Reacendendo a história das novas sete maravilhas do mundo, me parece estranho inserir nesta avaliação apenas obras arquitetônicas construídas pelo ser humano. Não há citação sobre amazônias, cerrados, caatingas, Andes, cavernas vietnamitas, glaciares chilenos. Dá-me a sensação de uma visão antropocêntrica demais, como se o mundo em que vivemos e toda sua beleza natural, sua evolução de quatro bilhões de anos fosse algo exclusivamente para usufruto do ser humano. Sendo assim, sobre a eleição das sete maravilhas, deveria acrescentar “erigida pelo homem”. E mesmo que esta edição fosse definida para escolher as mais belas construções, toda visão que temos do belo (e assim o fotografamos) é sempre baseada no contexto, e deve ser visto por um ângulo maior e dinâmico. Coloque a Torre Eiffel num campo árido ou sobre uma colina e terá apenas uma simples ‘antena’. O que vale a ela é estar inserida no belíssimo complexo arquitetônico de Paris, às margens do Rio Sena. Da mesma forma, falar do Cristo Redentor, que está no pódio deste ranking dos sete, deve-se levar em conta onde ele se encontra. Sabiamente lembrado pelo escritor, que atribuiu o real valor ao Corcovado, às matas que protegem suas encostas. E aos entrecortes do mar; ou será que as hordas de turistas se atêm apenas à construção, e não dão uma olhadinha lá embaixo, naquela baía exuberante? Nas paisagens naturais é a mesma coisa: o que vale não é o sol se pondo, mas o desenfrear de tons alaranjados que se misturam às nuvens.
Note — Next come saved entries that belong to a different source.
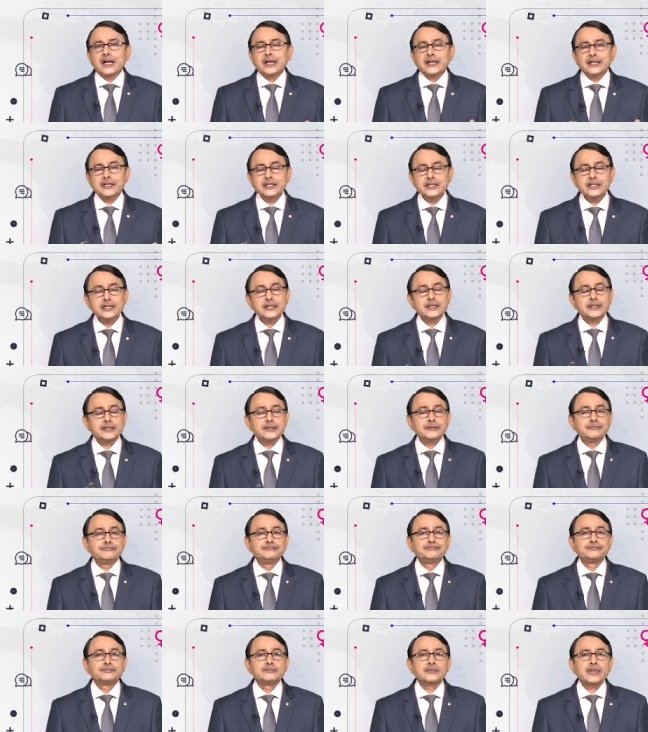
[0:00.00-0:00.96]
Here,
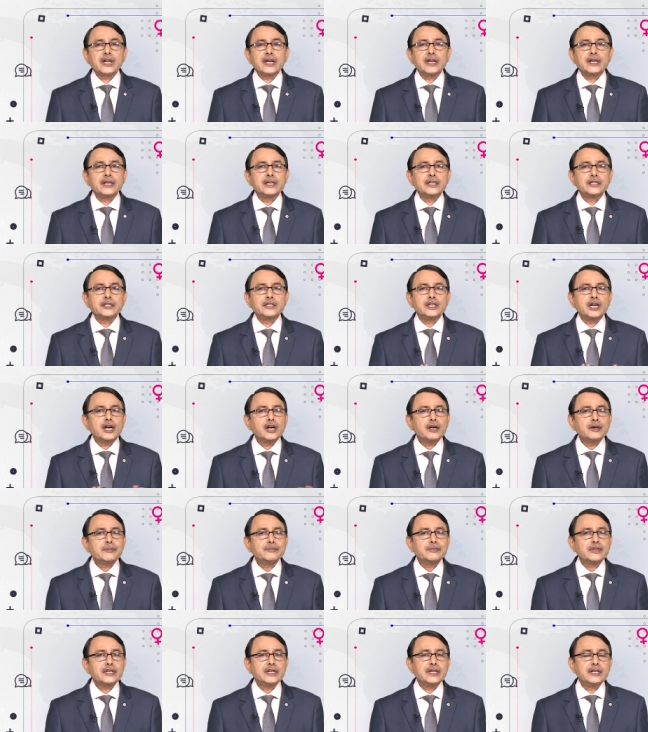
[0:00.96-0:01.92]

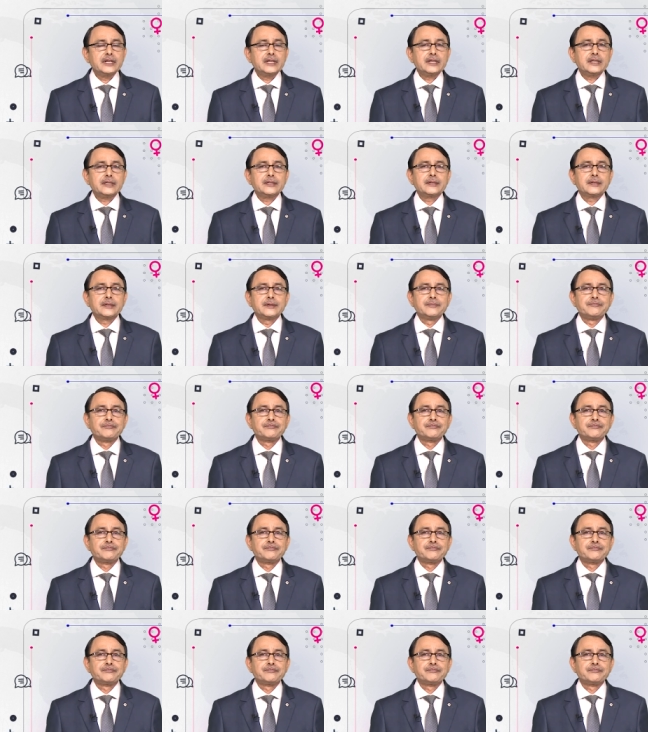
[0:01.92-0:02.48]
hijab is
Tive o privilégio de ter conhecido inúmeras das candidatas a maravilhas construídas por mãos humanas, mas a mim nada supera Angkor Wat. Considerado o maior conjunto de templos do mundo, Angkor é uma cidade adormecida nas florestas tropicais do Camboja. Reencontrado por Henry Mouhot, um explorador naturalista que em 1864 subia o Rio Mekong, sua construção foi inicialmente atribuída como um feito de Alexandre, o Grande. Angkor Wat, na realidade, é apenas um dos palácios existentes dentro da chamada Angkor Thom, cidade que foi construída pelo imperador Jayavarman VII para ser a capital do império khmeriano, no início do século XI. Existe uma infinidade de conjuntos de templos e pátios circundados por uma grande muralha, todas acobertadas por árvores seculares e uma névoa fina e convidativa. Monges budistas se encarregam de preservar, e orar, por aquelas pedras sagradas, entalhadas de inscrições sânscritas e baixo-relevos que revelam cenas do dia-a-dia da época, batalhas e as famosas deusas celestiais, as Apsaras.
Mas para nós, que temos uma tendência a ver tudo pelos espectros verdes da natureza, nenhum é mais instigante que o palácio de Ta Phrom. Já conhecido pelas lentes hollywoodianas, Ta Phrom foi um palácio construído pelo imperador para abrigar o culto à sua mãe, e magistralmente dominado pela floresta. Árvores gigantescas colocaram suas raízes entre as pedras de tal forma que puderam se erguer sem que houvesse grandes desmoronamentos. A cada caminhada e passagem pelas estreitas portas, uma nova teia de raízes expõem troncos seculares, grossos, entrelaçados com galhos em direção ao céu. Se estas árvores e seu sábio crescimento são responsáveis ou não, o fato é que este templo é um dos mais preservados do complexo de Angkor. Talvez os ambientalistas se sintam aliviados pelo fato da floresta ter novamente dominado o lugar deste palácio, mas é interessante ver também as sensações antagônicas que causam aos visitantes. Norman Lewis, em 1951 escreveu: “Enormes árvores germinaram nos telhados das torres achatadas e seus elevados troncos ficaram até obscurecidos à nossa visão. Mas, aqui mesmo, podemos estudar à vontade o drama dessas atividades secretas e conspiratórias, que labutam para manter seu crescimento tirânico.” Em outras palavras, Ta Phrom é uma construção tão divina que nem mesmo a natureza tinha o direito de ter ‘invadido’ seus domínios.